Exercise requirements. The records that follow are to be repeated exactly, without any pictures.

Records to use.
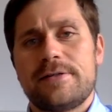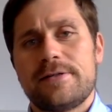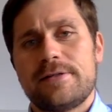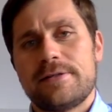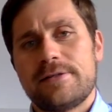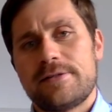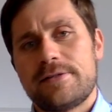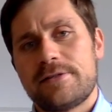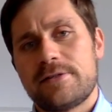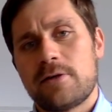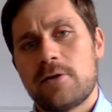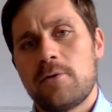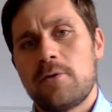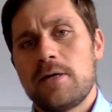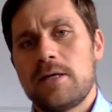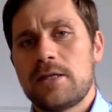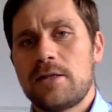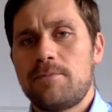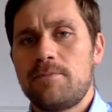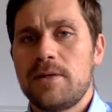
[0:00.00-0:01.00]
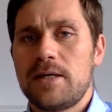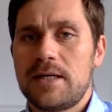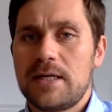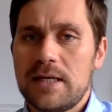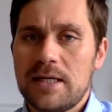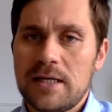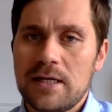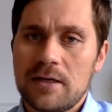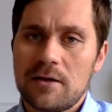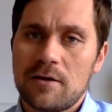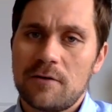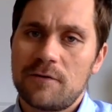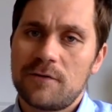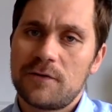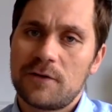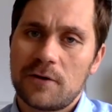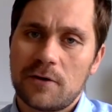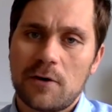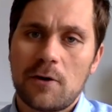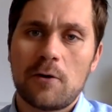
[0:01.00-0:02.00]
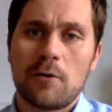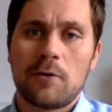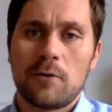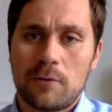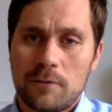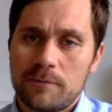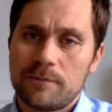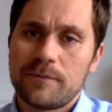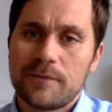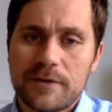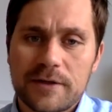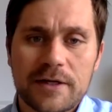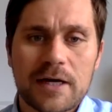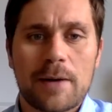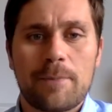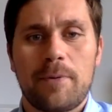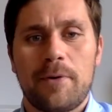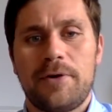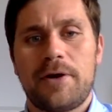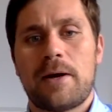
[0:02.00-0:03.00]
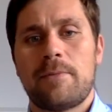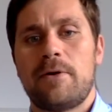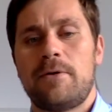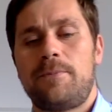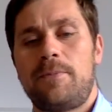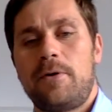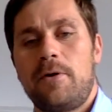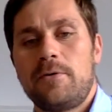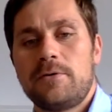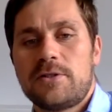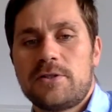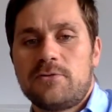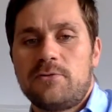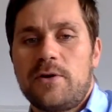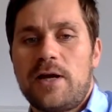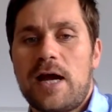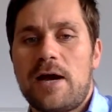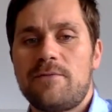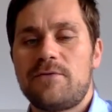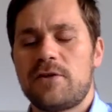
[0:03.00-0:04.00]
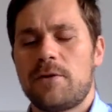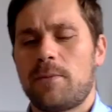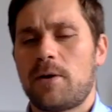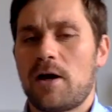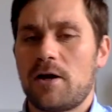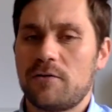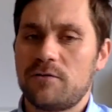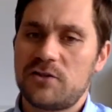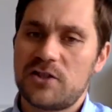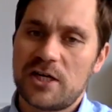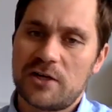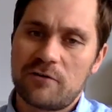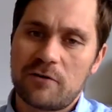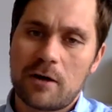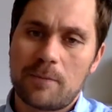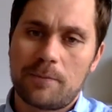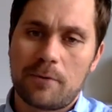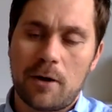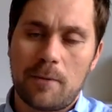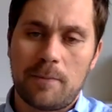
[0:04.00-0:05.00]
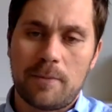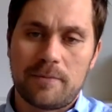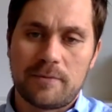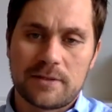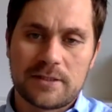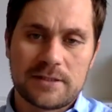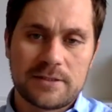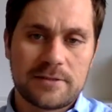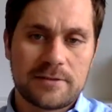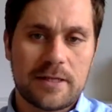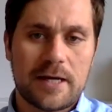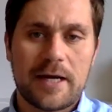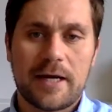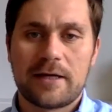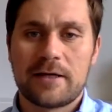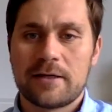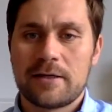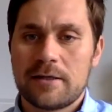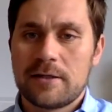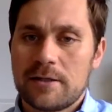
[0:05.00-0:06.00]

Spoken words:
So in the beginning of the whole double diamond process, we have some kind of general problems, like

Response area.
[0:00.00-0:01.00]
[0:01.00-0:02.00]
[0:02.00-0:03.00]
[0:03.00-0:04.00]
[0:04.00-0:05.00]
[0:05.00-0:06.00]

Spoken words:
So in the beginning of the whole double diamond process, we have some kind of general problems, like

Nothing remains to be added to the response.